When the history was 100% of the diagnosis

It is 3:30am. A 17 year old  girl is referred to AMU for lower left rib/chest pain. The nurses have been unable to bleed her. I was asked to try bleeding her. I decided to take the history and do the examination before taking blood.

I was greeted by a crying girl who keeps saying she just wants to go home. She was referred by her GP to A&E. She is hostile to your questions, and gives minimal answers. The pain has been there for two days, and it anything is better now than it was when it started.  It started gradually over many hours. It waxes and wanes, but never disappears completely. It is localised to the left lower ribs. It is not affected by breathing. She only sleeps on her left, as sleeping on her right stretches the area, which brings on the pain. Lying down brings on the pain. Sitting up relieves it. It is not worsened by inspiration, and there is no shortness of breath at all. There is no cough or fever. There is no leg swelling or tenderness. She has had a similar episode before on her right, when she slept in a funny position. There is no history of trauma. There is no history of long distance travel, and she does not take the COCP.

She has been in theatre rehearsals recently.

On examination, there is nothing remarkable. There is no chest wall tenderness, and she is saturating at 99% on room air with a respiratory rate of 16. The pulse is 78, and BP 108/77. She is afebrile.

The referring doctor from A&E requested FBC, U&E, CRP and D-dimer.

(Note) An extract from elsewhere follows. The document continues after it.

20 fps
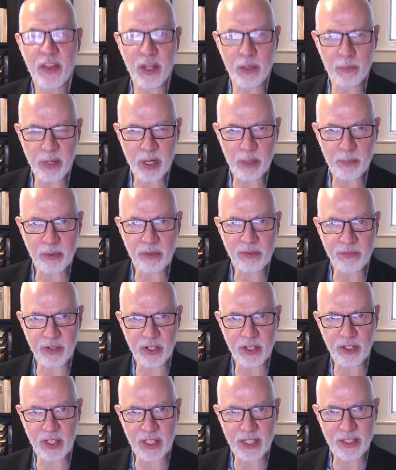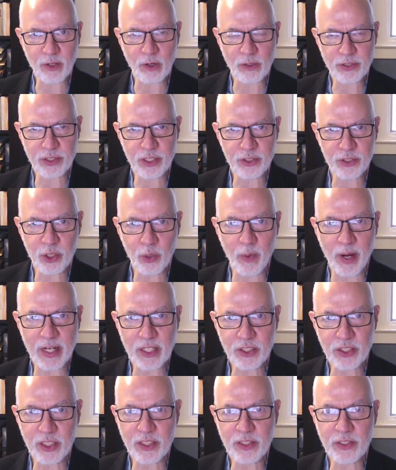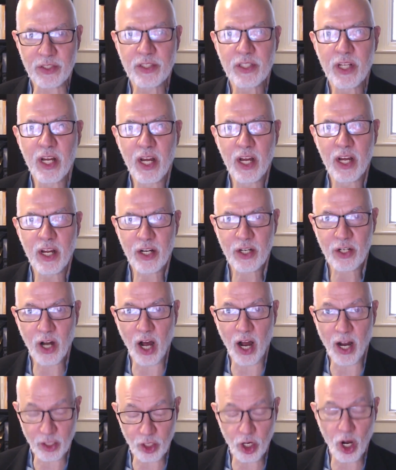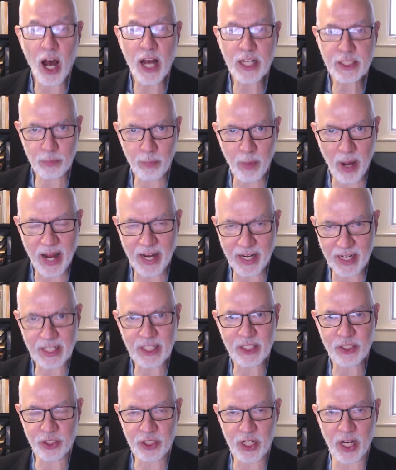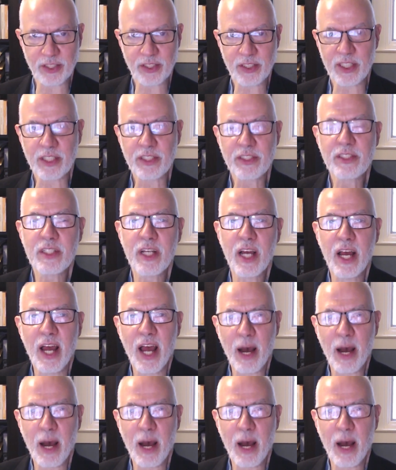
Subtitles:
that people feel in those situations caused by injustice.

He also requested a chest xray.

My differential consisted of musculoskeletal pain, musculoskeletal pain and possibly musculoskeletal pain. I could not think of any investigations that were really needed, as I had no differentials to rule out. I certainly did not want to do a D-dimer, as if that came back positive we would be forced to subject a young girl to a V/Q scan or CTPA.

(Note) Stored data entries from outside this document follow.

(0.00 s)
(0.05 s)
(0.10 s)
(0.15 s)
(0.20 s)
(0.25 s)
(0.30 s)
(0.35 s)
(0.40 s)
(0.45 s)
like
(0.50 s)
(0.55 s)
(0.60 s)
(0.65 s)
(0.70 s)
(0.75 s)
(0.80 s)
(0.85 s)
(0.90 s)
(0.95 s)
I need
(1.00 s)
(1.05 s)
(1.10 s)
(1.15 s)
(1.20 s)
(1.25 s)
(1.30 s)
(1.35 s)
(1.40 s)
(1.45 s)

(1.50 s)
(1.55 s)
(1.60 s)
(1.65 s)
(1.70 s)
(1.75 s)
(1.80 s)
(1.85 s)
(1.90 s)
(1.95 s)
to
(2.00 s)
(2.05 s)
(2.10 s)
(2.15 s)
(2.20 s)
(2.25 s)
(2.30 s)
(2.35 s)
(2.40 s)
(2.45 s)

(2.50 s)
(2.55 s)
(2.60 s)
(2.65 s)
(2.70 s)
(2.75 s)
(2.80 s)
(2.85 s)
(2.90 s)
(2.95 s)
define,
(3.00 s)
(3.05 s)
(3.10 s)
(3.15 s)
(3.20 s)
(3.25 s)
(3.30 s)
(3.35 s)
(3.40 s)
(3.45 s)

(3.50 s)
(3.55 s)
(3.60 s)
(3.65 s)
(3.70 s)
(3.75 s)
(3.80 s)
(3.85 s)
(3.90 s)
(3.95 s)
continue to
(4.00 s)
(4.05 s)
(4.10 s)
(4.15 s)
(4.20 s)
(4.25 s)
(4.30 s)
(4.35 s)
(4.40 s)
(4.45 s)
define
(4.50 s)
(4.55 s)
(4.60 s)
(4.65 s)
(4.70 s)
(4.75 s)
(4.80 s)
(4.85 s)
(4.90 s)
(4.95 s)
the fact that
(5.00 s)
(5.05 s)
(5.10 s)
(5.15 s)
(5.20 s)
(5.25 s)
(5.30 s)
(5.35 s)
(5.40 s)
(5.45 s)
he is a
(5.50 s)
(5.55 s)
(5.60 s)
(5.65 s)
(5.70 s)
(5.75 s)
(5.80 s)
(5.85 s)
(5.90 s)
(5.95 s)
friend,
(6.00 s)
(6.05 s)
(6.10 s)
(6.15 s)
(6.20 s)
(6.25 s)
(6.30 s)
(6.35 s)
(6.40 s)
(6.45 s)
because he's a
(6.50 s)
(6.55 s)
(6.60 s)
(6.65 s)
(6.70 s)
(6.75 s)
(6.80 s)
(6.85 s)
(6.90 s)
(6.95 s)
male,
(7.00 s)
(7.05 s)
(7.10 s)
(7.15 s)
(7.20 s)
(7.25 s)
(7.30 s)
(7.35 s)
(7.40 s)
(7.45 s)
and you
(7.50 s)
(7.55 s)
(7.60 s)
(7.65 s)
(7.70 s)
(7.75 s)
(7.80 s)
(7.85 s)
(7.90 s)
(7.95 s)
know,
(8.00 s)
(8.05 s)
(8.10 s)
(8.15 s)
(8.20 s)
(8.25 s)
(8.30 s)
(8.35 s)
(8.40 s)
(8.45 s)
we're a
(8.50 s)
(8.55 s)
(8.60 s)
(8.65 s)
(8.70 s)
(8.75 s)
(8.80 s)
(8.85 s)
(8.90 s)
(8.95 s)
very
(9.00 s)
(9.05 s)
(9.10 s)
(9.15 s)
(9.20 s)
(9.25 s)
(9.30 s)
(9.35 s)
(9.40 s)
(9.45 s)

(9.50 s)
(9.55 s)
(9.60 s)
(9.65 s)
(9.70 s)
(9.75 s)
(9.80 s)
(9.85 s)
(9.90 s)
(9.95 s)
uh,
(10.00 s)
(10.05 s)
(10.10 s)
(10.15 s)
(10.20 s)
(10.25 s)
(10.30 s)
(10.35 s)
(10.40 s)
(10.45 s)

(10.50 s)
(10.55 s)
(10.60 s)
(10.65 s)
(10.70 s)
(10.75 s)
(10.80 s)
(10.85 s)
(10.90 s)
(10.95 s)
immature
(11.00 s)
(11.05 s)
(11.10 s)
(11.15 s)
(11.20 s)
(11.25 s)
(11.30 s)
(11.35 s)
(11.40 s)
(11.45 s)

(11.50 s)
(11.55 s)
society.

Not doing any investigations at all on an A&E patient is pretty brave/stupid, depending on your point of view. Still, I somehow felt quite confident in my decision. The patient seemed at risk of becoming disillusioned with medical services the longer she stayed in, especially for repeated attempts at a blood test. I had been clerking a patient in the next cubicle, and could hear her crying loudly at the repeated attempts. I felt that she needed to go home, and the time I saved on not doing bloods/chest xray would be probably be better spent making her and her companions hot chocolates to ensure she has a positive outlook on healthcare professionals.

The father and her brother were with her. I told all three of them what I thought, and explained the very small risk of a clot on the lungs. I explained the consequences of not doing the test. I explained that if we do not do the test, she should come back if symptoms persist more than 48 hours, if they worsen, she develops shortness of breath or generally feels unwell. I asked the patient if she wanted to press ahead. She was well informed, and made an informed decision with capacity to refuse blood tests.

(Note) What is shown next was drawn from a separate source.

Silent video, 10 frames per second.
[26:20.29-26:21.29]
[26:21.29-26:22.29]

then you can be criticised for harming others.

Once she knew that she was not going to have blood tests she became much happier. We discussed her drama production, Family Guy, and how they could make the hospital cubicles for each patient more interesting. I also made sure they got their hot chocolates before they left.

As I double checked my plan with the registrar before letting her go, I felt deeply satisfied. I feel the nature of A&E may make us unnecessarily cautious at times. There was a good chance this decision had saved her a radiation dose and an overnight hospital stay. She was smiling as she left drinking the hot chocolate. I had never felt happier for cancelling a d-dimer.